The Lonely Mountain, subtitled "Lair of Smaug the Dragon", is a board game published by Iron Crown Enterprises in 1984 that is based on J.R.R. Tolkien's book The Hobbit.

==Background==
In The Hobbit, Bilbo Baggins sneaks into the Lonely Mountain to try to steal some of Smaug's treasure.

==Gameplay==
The Lonely Mountain is a game in which each player sends a group consisting of dwarves, elves, men, orcs, or freebooters into the catacombs under the Lonely Mountain to steal as much of Smaug's treasure as possible.

==Publication history==
Tolkien Enterprises granted an exclusive, worldwide license to ICE in 1982 to create and market board games and role-playing games based on LotR. ICE quickly developed Middle-earth Role Playing (MERP) as well as a long line of source books dealing with various geographical areas of Middle-earth. They also released a board game in 1984, The Lonely Mountain, that was designed by Coleman Charlton and illustrated by Terry Amthor, Gail McIntosh, and Charles Peale.

==Reception==
In Issue 32 of Abyss, Dave Nalle noted "The main problem with the game is that it isn't very interesting ... It is well produced and designed, but like other games of the same genre (Dungeon, Talisman, etc.) it is not a lasting font of excitement."

In The Space Gamer No. 75, Rick Swan commented "I'll give Lonely Mountain a thumbs up if I.C.E. will promise two things: (1) no more hack-and-slash dungeon boardgames, and (2) if you're going to promote your stuff as Tolkien products, give us a little more Tolkien next time. That said, nice job."

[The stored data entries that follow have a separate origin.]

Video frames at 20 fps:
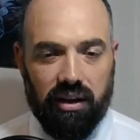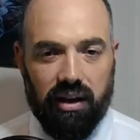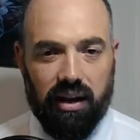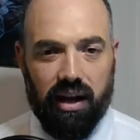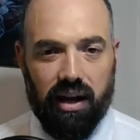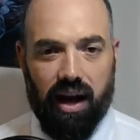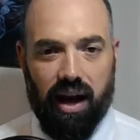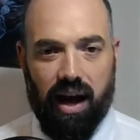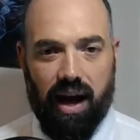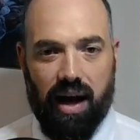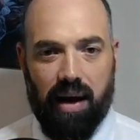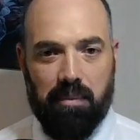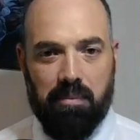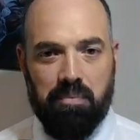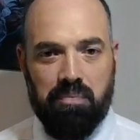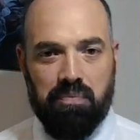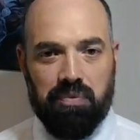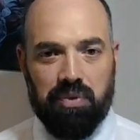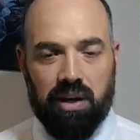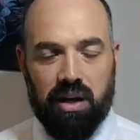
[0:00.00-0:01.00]

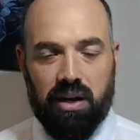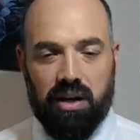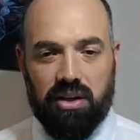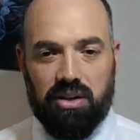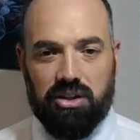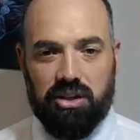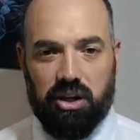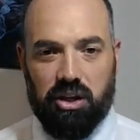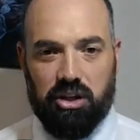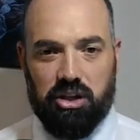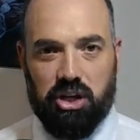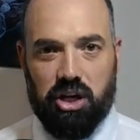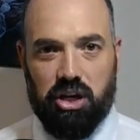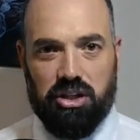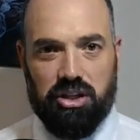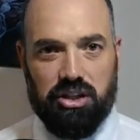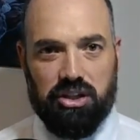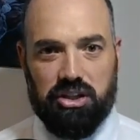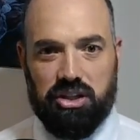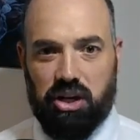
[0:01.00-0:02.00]
So the church is
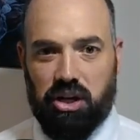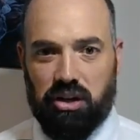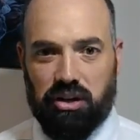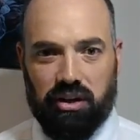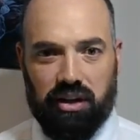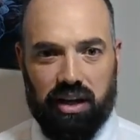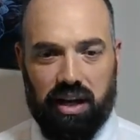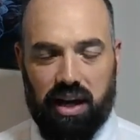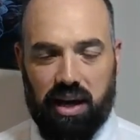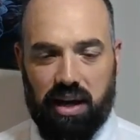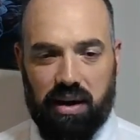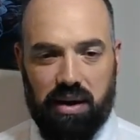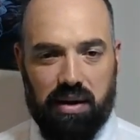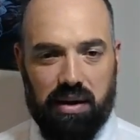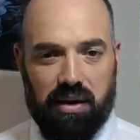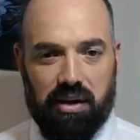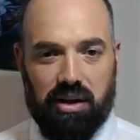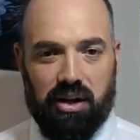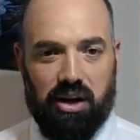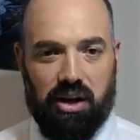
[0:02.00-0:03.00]
certainly,
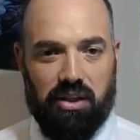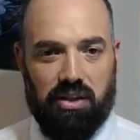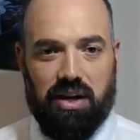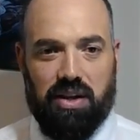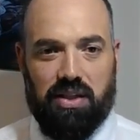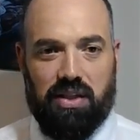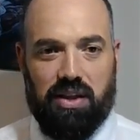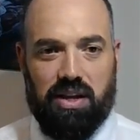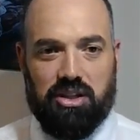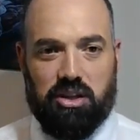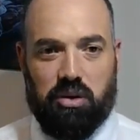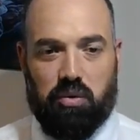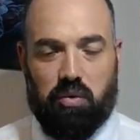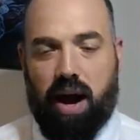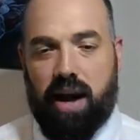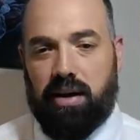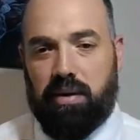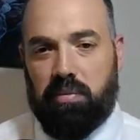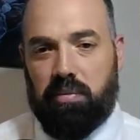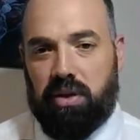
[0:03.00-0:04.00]
these are
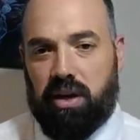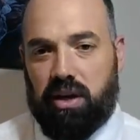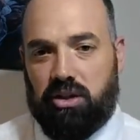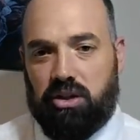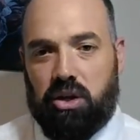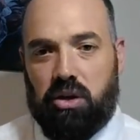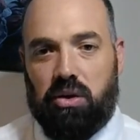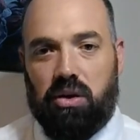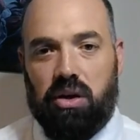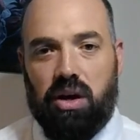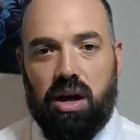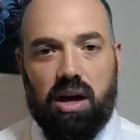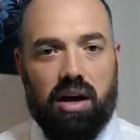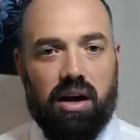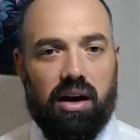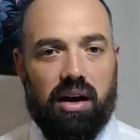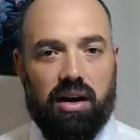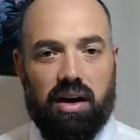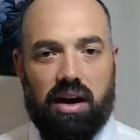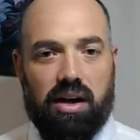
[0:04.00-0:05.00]
random things. Who,
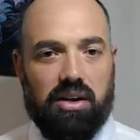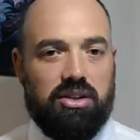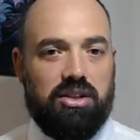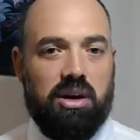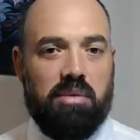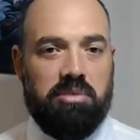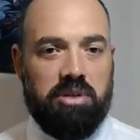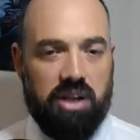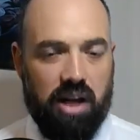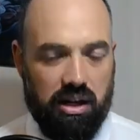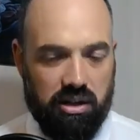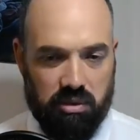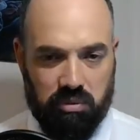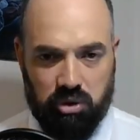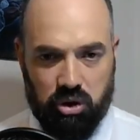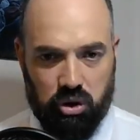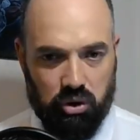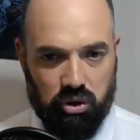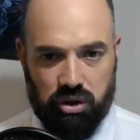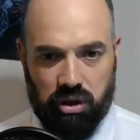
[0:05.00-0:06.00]
at some stage, I'm sure
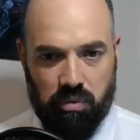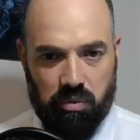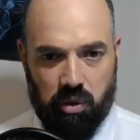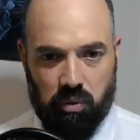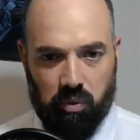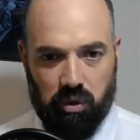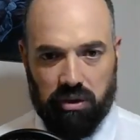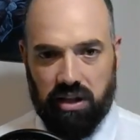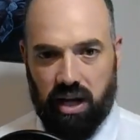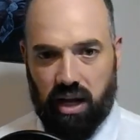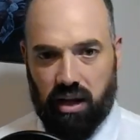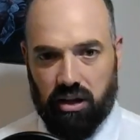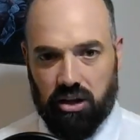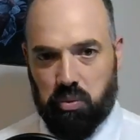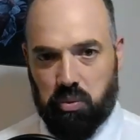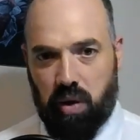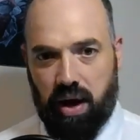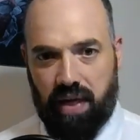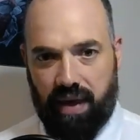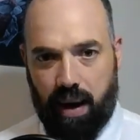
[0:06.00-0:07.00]
someone will tell us where
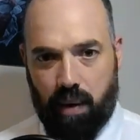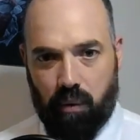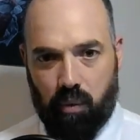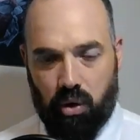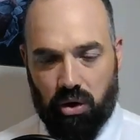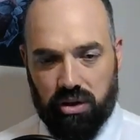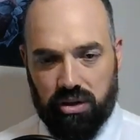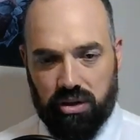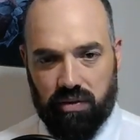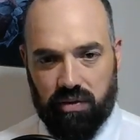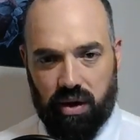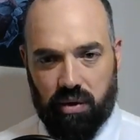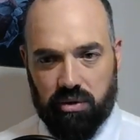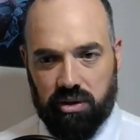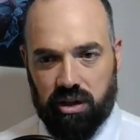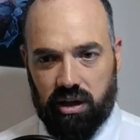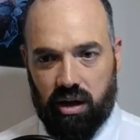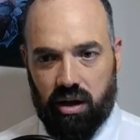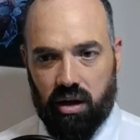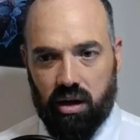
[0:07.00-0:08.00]
that was, if that was in
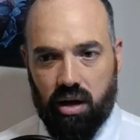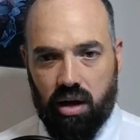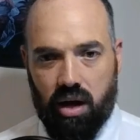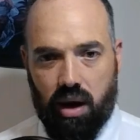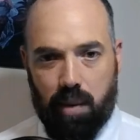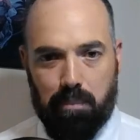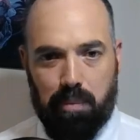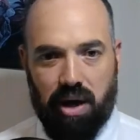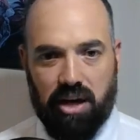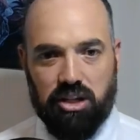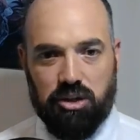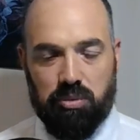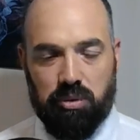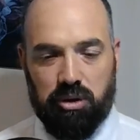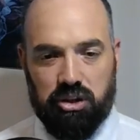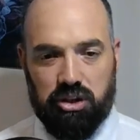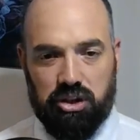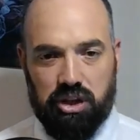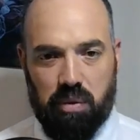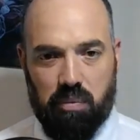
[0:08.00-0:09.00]
a basement
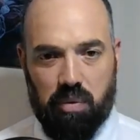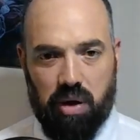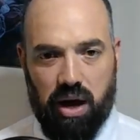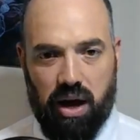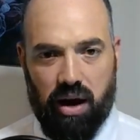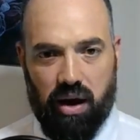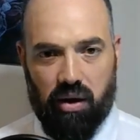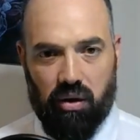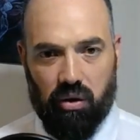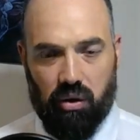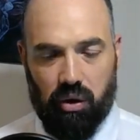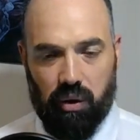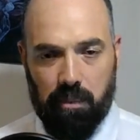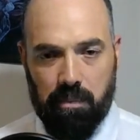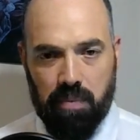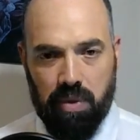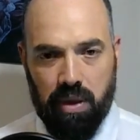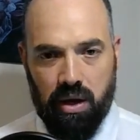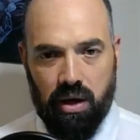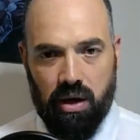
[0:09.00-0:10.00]
somewhere, or
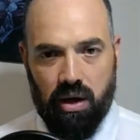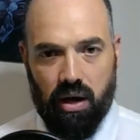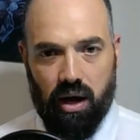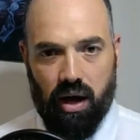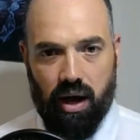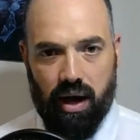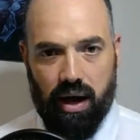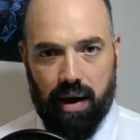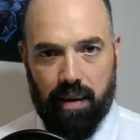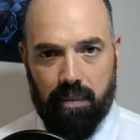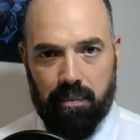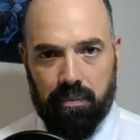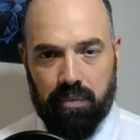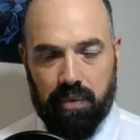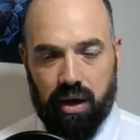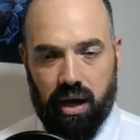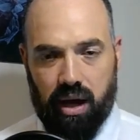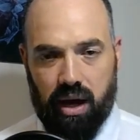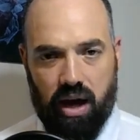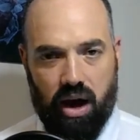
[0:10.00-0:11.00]

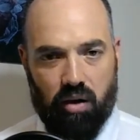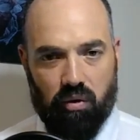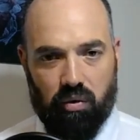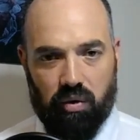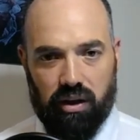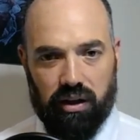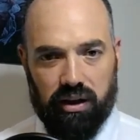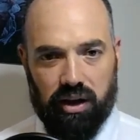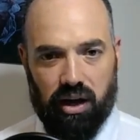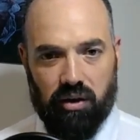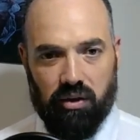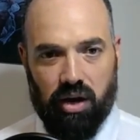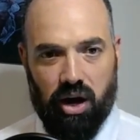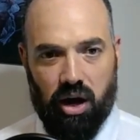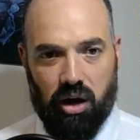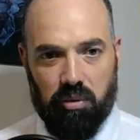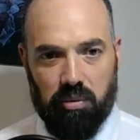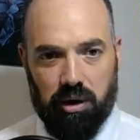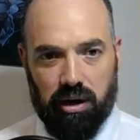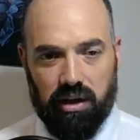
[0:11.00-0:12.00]
I really don't know,
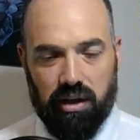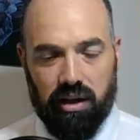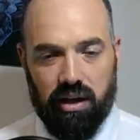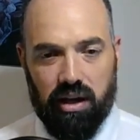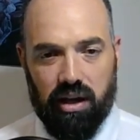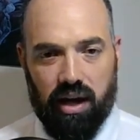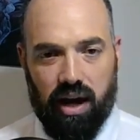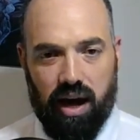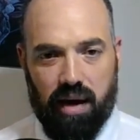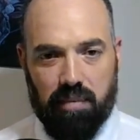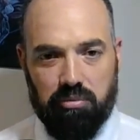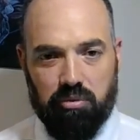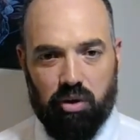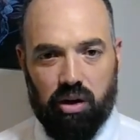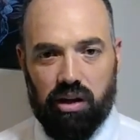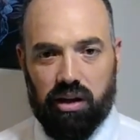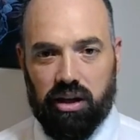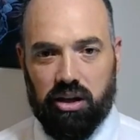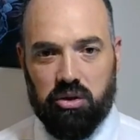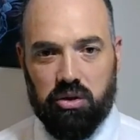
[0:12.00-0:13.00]
but really
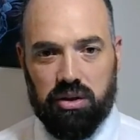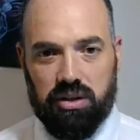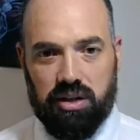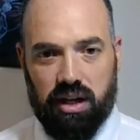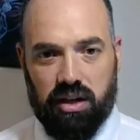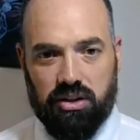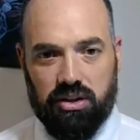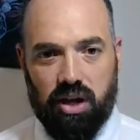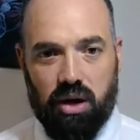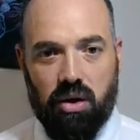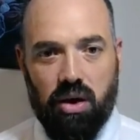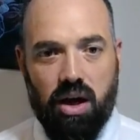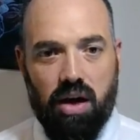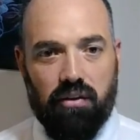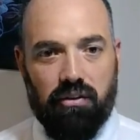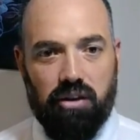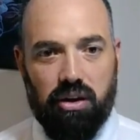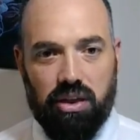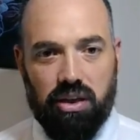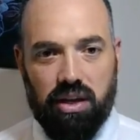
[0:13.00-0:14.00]
interesting. So a few
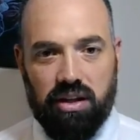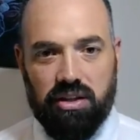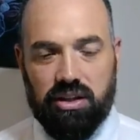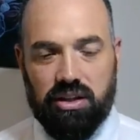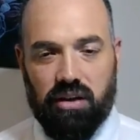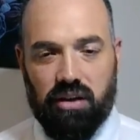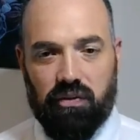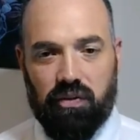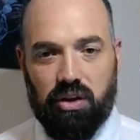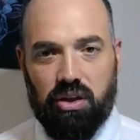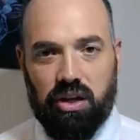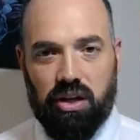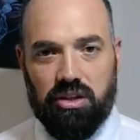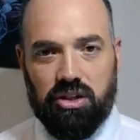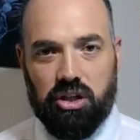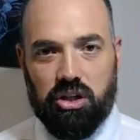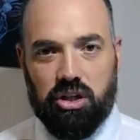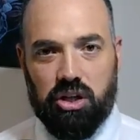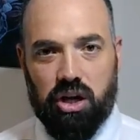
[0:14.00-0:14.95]
things to show.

In the British RPG magazine Imagine, Andy Blakeman stated "Iron Crown Enterprises have come up with a good idea, combining a race against time with a wargame, but it is unlikely that I would choose to spend [this much] on this game."

==Awards==
The Lonely Mountain was awarded the Charles S. Roberts Award for "Best Fantasy Boardgame of 1984".